# COSC312 Lab week 11—Programming language security
The objective for this lab is for you to get hands on experience with a few of the types of code bugs that have a security effect.
## Setting up your code environment
In a similar manner to the previous lab, this lab is intended to be performed within a Linux VM using Docker and Visual Studio Code's "Dev Conainters".
- Clone the public Git repository https://altitude.otago.ac.nz/cosc412/programming-language-security-exploration/ into a working copy directory of your choice.
:::danger
:bomb: Having said the working directory is your choice, actually, if you're working on the Owheo Building Lab computers, you probably should create your directory under `c:\windows\temp\` (Powershell or `cmd.exe`) or `/c/windows/temp/` (Git Bash) to avoid permissions problems regarding Docker's ability to open your files.
:::
- Start Visual Studio Code and open your working copy directory (as a directory). I do this by opening a shell, `cd`ing into my working directory, and then running `code .` to open Visual Studio Code on that directory.
- Note the prompt at the bottom right to that includes the button "Reopen in Container".
- Docker Desktop will eventually indicate that VSCode has successfully built and started your development container.
- Eventually you should see a terminal window pane in VSCode that finishes with "Done. Press any key to close the terminal." (On my M-series CPU Mac this message didn't appear.)
## Exploring local variable corruption
- In VSCode open the file `test-local-var-corruption.c` and have a quick look through it.
- Open a terminal in VSCode and ensure that it is running in your container (for me that is made clear by the shell prompt's directory path starting with `/workspaces` which does not correlate to a local file path in my normal user account).
- Compile and run the code (inside the VSCode terminal on your container). The output should be:
```
buffer1: String 1.
buffer2: String 2.
```
- Now, just above the `printf` calls, introduce a `strcpy` call that copies a short string to `buffer1`. I used `strcpy(buffer1, "Hello!");`.

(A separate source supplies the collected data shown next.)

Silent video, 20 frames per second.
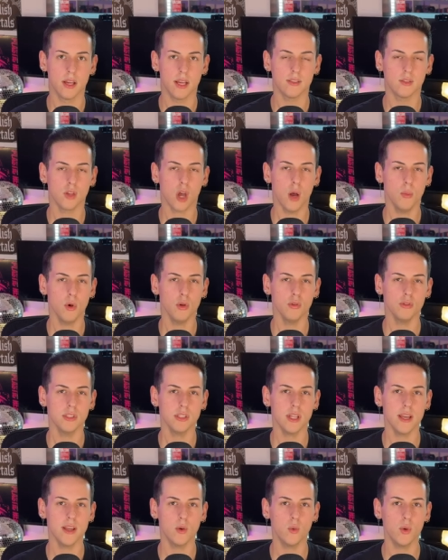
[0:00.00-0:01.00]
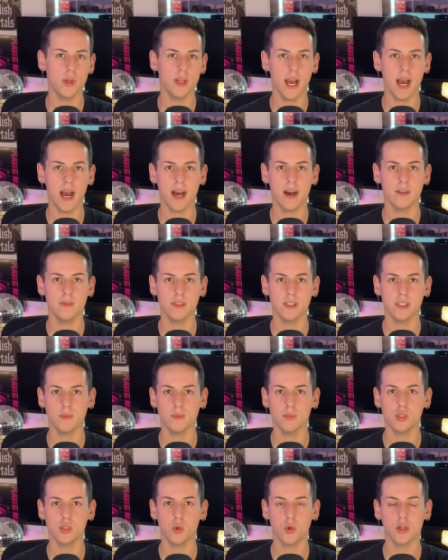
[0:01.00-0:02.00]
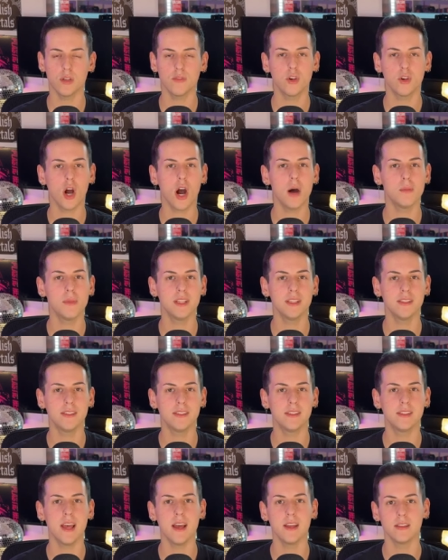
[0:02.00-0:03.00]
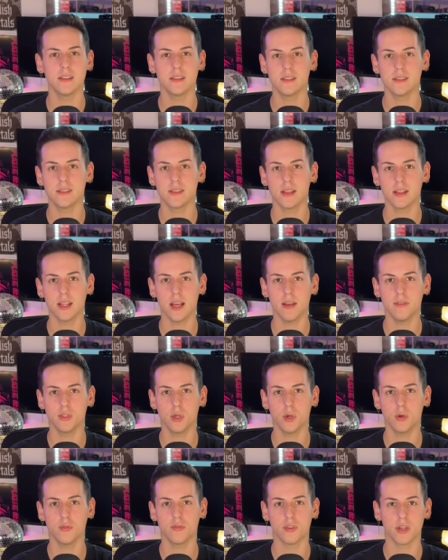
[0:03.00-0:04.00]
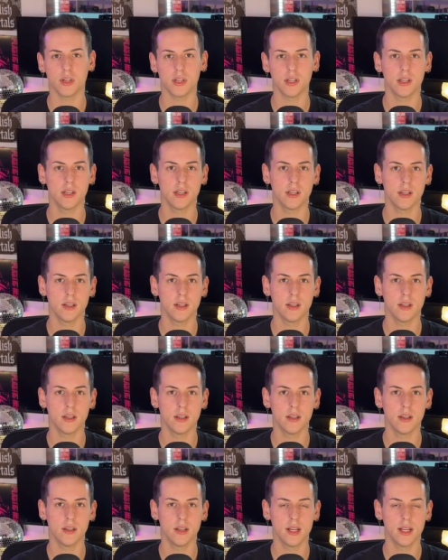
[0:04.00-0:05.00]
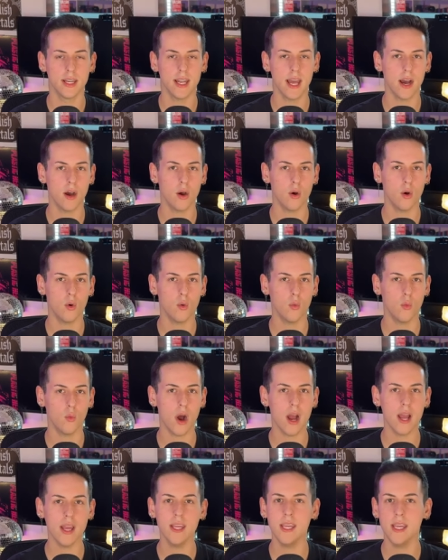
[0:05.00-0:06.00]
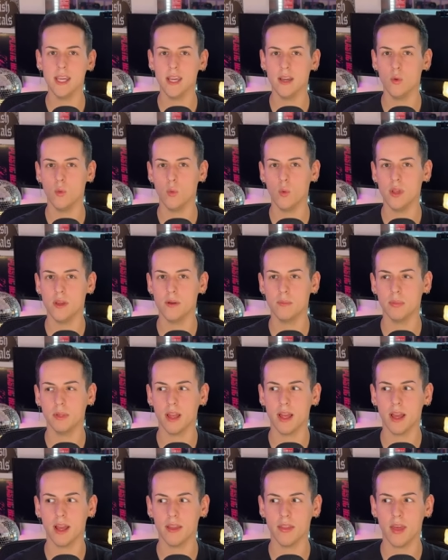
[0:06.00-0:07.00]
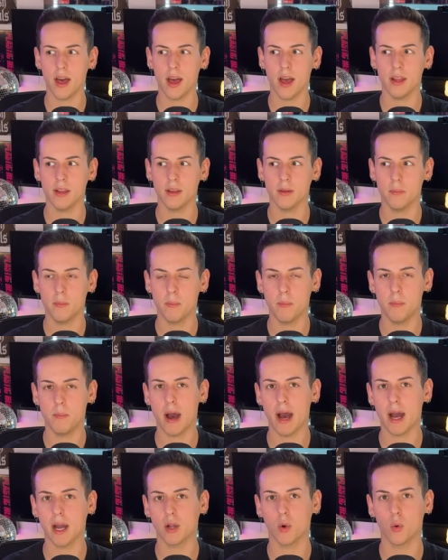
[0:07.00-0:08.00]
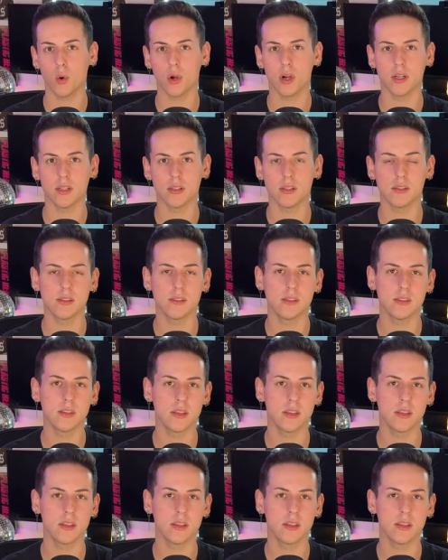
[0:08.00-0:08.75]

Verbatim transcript: It's almost like we have some sort of common sense left over. Now, why can't we apply that backwards?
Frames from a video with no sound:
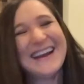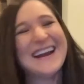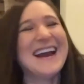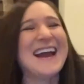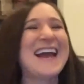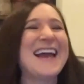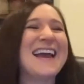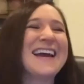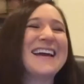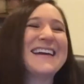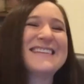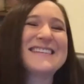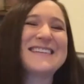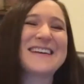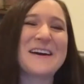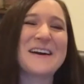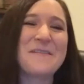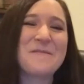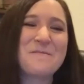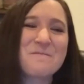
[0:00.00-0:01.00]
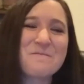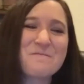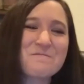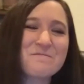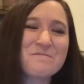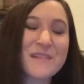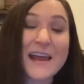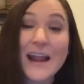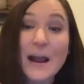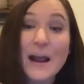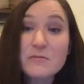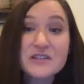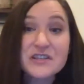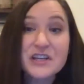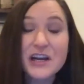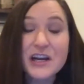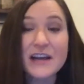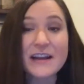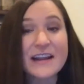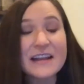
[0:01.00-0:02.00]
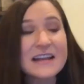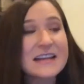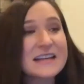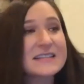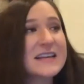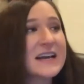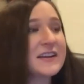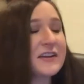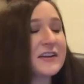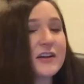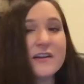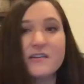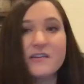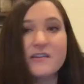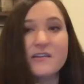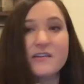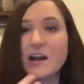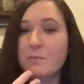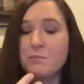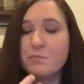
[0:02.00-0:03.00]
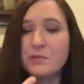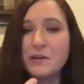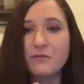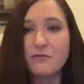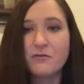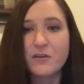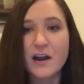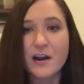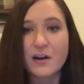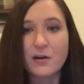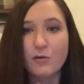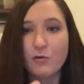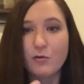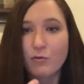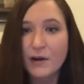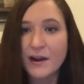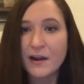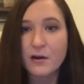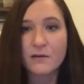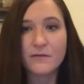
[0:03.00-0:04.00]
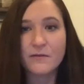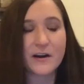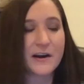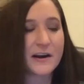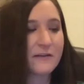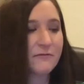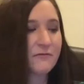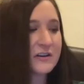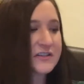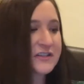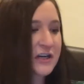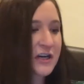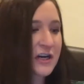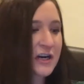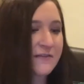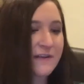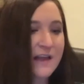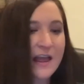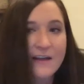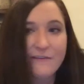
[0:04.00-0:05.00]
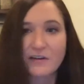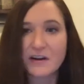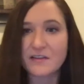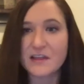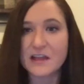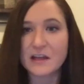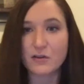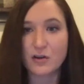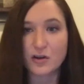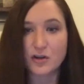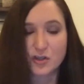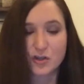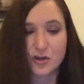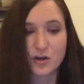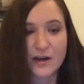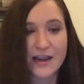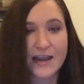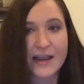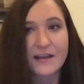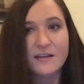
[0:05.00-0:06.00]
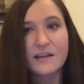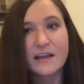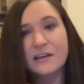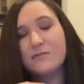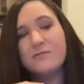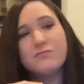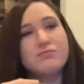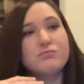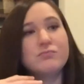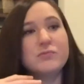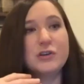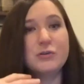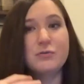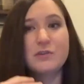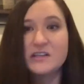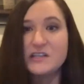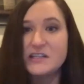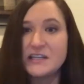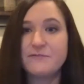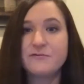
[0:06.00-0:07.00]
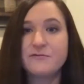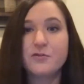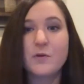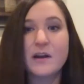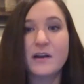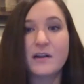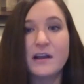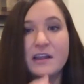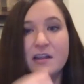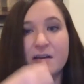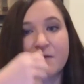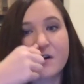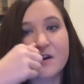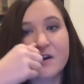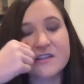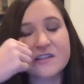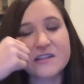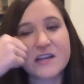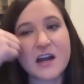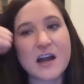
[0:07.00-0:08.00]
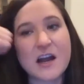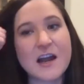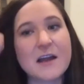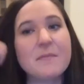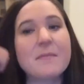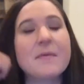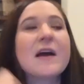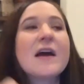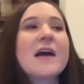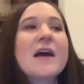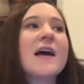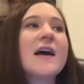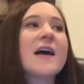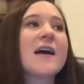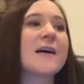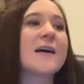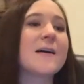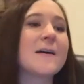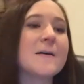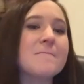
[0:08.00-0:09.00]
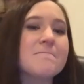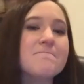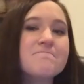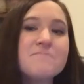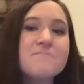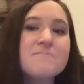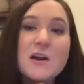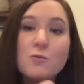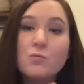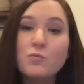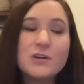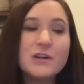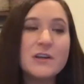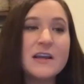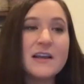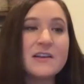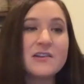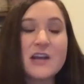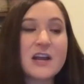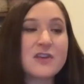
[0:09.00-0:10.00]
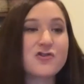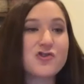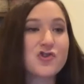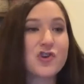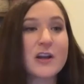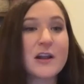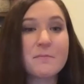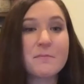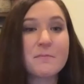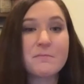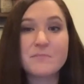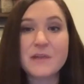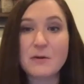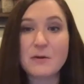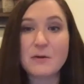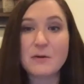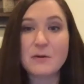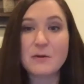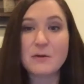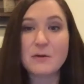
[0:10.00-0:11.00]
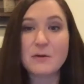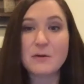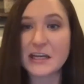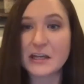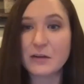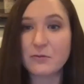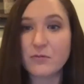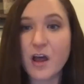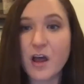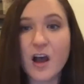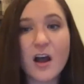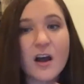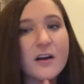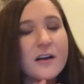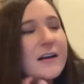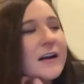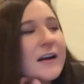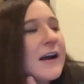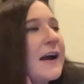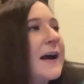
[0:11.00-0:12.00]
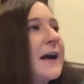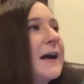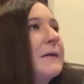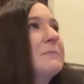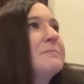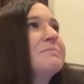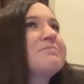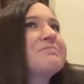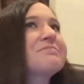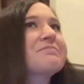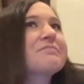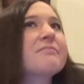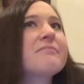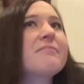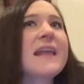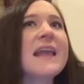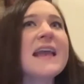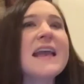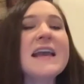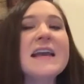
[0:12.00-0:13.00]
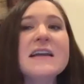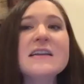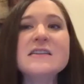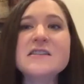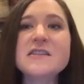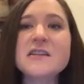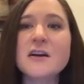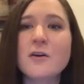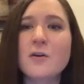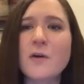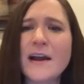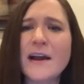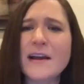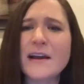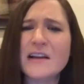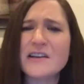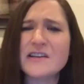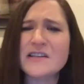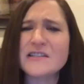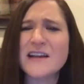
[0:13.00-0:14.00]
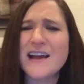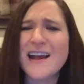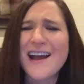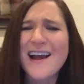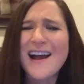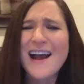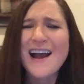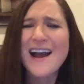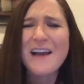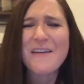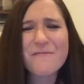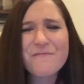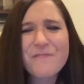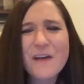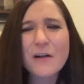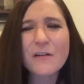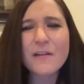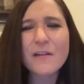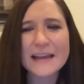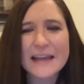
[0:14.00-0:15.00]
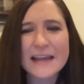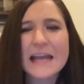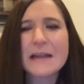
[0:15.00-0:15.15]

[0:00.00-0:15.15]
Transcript: and I was good. And he said, you know, you got you've got a great ovarian reserve. Everything looks great. Like you conceived quickly the first time. Mm-hmm. Um, you know, it, it, shouldn't it was shouldn't take you long. Um, and so I, I just I felt like in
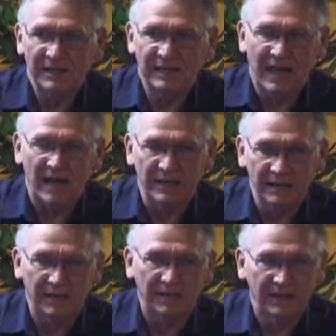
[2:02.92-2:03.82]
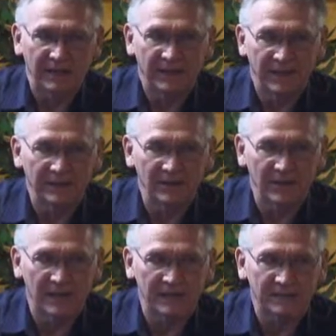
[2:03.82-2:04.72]
legality in the
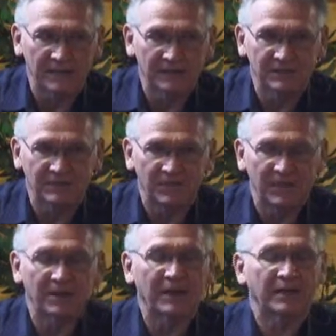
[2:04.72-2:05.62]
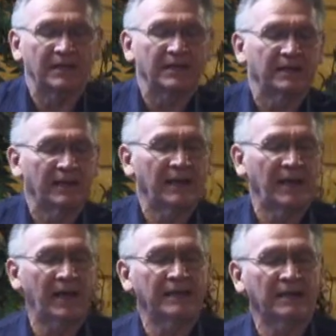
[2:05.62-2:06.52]
United States of America
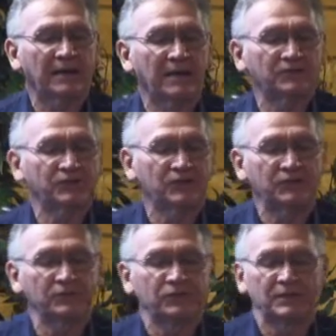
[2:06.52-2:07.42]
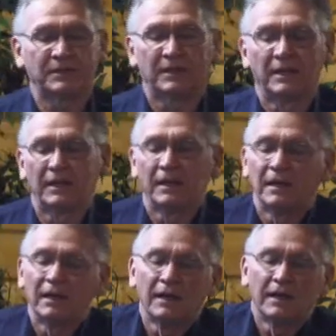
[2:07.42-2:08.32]
and the Constitution
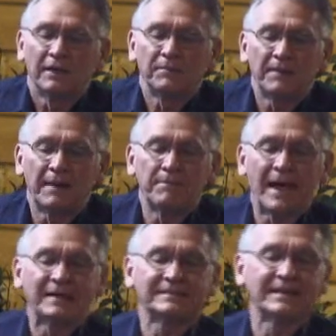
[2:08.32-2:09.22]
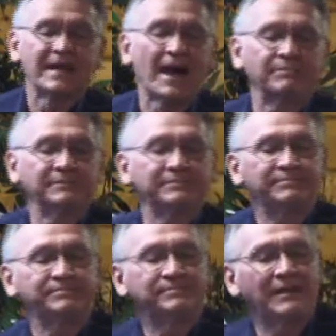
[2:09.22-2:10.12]
that backs it up.
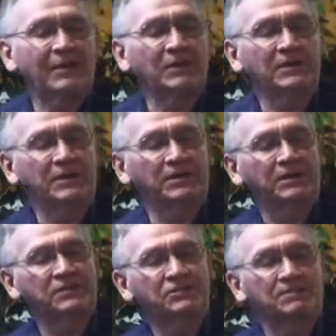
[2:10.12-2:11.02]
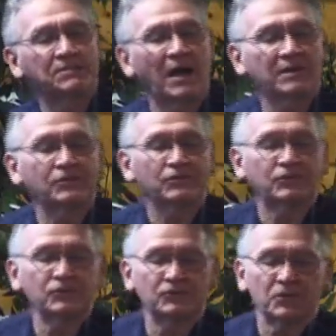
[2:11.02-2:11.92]
Now we're going to look at some not
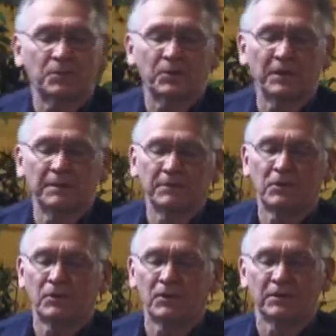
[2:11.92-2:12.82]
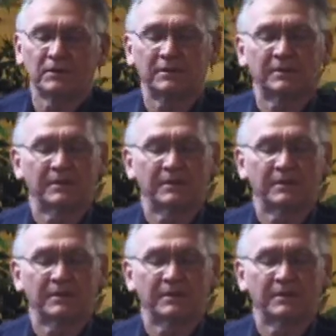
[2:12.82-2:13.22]
too Supreme Court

- Compile and run your file again, and you should see the string updating as you would expect.
:::success
:pencil:
**Task** (recommended)
- Explore what happens when you instead `strcpy` the literal string "Hello, World!" into `buffer1`.
- Then note the difference if you use the variable `some_string` as the source of the string copy.
- Explain what is going on when you copy the same source string into `buffer2` instead of `buffer1`. What does this tell you about the arranagement of the memory used to store local variables?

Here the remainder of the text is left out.